## STORED DATA
Start of Block

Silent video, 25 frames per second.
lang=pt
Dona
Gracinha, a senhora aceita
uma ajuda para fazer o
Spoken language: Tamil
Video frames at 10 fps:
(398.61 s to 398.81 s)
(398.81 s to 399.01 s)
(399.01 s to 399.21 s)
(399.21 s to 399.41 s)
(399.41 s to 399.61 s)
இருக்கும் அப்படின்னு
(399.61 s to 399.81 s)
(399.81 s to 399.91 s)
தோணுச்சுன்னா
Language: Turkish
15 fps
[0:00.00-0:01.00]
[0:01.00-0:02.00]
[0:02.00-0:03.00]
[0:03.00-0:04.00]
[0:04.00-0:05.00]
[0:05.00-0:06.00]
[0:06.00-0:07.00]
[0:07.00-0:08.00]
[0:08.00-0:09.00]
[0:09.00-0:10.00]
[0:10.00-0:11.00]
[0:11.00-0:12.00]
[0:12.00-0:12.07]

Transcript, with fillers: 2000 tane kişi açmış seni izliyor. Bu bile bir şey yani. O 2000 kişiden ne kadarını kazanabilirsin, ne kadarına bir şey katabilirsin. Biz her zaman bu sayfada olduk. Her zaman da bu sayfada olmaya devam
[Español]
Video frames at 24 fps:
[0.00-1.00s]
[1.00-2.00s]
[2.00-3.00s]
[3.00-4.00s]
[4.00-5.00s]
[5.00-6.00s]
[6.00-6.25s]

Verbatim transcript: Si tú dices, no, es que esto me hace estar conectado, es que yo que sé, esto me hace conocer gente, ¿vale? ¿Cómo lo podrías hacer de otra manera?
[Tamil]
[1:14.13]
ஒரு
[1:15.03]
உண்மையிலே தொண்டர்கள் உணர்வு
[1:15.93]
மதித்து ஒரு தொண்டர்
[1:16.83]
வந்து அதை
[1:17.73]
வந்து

End of Block

## TASK TO CARRY OUT
Your response should consist of the listing, reproduced exactly.

## OUTPUT FOR THIS EXERCISE
Silent video, 25 frames per second.
lang=pt
Dona
Gracinha, a senhora aceita
uma ajuda para fazer o
Spoken language: Tamil
Video frames at 10 fps:
(398.61 s to 398.81 s)
(398.81 s to 399.01 s)
(399.01 s to 399.21 s)
(399.21 s to 399.41 s)
(399.41 s to 399.61 s)
இருக்கும் அப்படின்னு
(399.61 s to 399.81 s)
(399.81 s to 399.91 s)
தோணுச்சுன்னா
Language: Turkish
15 fps
[0:00.00-0:01.00]
[0:01.00-0:02.00]
[0:02.00-0:03.00]
[0:03.00-0:04.00]
[0:04.00-0:05.00]
[0:05.00-0:06.00]
[0:06.00-0:07.00]
[0:07.00-0:08.00]
[0:08.00-0:09.00]
[0:09.00-0:10.00]
[0:10.00-0:11.00]
[0:11.00-0:12.00]
[0:12.00-0:12.07]

Transcript, with fillers: 2000 tane kişi açmış seni izliyor. Bu bile bir şey yani. O 2000 kişiden ne kadarını kazanabilirsin, ne kadarına bir şey katabilirsin. Biz her zaman bu sayfada olduk. Her zaman da bu sayfada olmaya devam
[Español]
Video frames at 24 fps:
[0.00-1.00s]
[1.00-2.00s]
[2.00-3.00s]
[3.00-4.00s]
[4.00-5.00s]
[5.00-6.00s]
[6.00-6.25s]

Verbatim transcript: Si tú dices, no, es que esto me hace estar conectado, es que yo que sé, esto me hace conocer gente, ¿vale? ¿Cómo lo podrías hacer de otra manera?
[Tamil]
[1:14.13]
ஒரு
[1:15.03]
உண்மையிலே தொண்டர்கள் உணர்வு
[1:15.93]
மதித்து ஒரு தொண்டர்
[1:16.83]
வந்து அதை
[1:17.73]
வந்து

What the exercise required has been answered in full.